Recall that the standard error in using the sample mean $\bar{\mu}$ to estimate the mean $\mu$ is
$$
\mathrm{SE}(\bar{\mu})^2 = \mathrm{Var}(\bar{y}) = \frac{\sigma^2}{N}
$$

Similar expressions can be obtained for estimating the coefficients $\beta_0$ and $\beta_1$ of linear regression

$$
y = \beta_0 + \beta_1 X + \epsilon
$$

For linear regression, the 95% confidence interval for the estimate $\hat{\beta_1}$ of $\beta_1$ is approximately

$$
\beta_1 \pm 2 \mathrm{SE}(\hat{\beta_1})
$$

# Hypothesis tests

Standard errors can also be used to perform hypothesis tests on the coefficients.
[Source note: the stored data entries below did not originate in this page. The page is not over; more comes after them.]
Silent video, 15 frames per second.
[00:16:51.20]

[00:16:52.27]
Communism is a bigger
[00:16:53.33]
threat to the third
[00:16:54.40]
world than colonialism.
The most common hypothesis test involves testing the null hypothesis of

H0 : There is no relationship between X and Y : $\beta_1 = 0$

versus the alternative hypothesis

Ha : $ \beta_1 \neq 0 $ and compute the probability $p$ of observing a value $t$ or larger.

* To test the null hypothesis, we need to determine whether our estimate sufficiently far from zero that we're confident it's not zero.
* Use a t-statistic for $\beta_1$, and compute the probability $p$ of observing a value of $t$ or larger, assuming $\beta_1 = 0$.
* This is called the "p-value"
* We reject the null hypothesis, that is, we declare a relationship to exist between X and Y, if the p-value is small enough. 



# Advertising dataset

In [None]:
import pandas as pd
url = "https://www.statlearning.com/s/Advertising.csv"
 
df = pd.read_csv(url, index_col=0)

Compare the next cell to p68 of ISLR, 1st Edition.

In [None]:
# Advertising dataset: sales vs TV
X = df[['TV']].copy()
X = sm.add_constant(X)
y = df['sales'].copy()

# Fit regression model
results = sm.OLS(y, X).fit()

# Inspect the results
print(results.summary())

The next cell computes residual standard error. Compare to p69 of ISLR.

In [None]:
print("Parameters:", results.params.to_dict())
print("Standard errors:", results.bse.to_dict())
rss = np.square(y - results.predict()).sum()
n = df.shape[0]
print("Residual Standard Error (RSE): {:.2f}".format(np.sqrt(rss / (n-2))))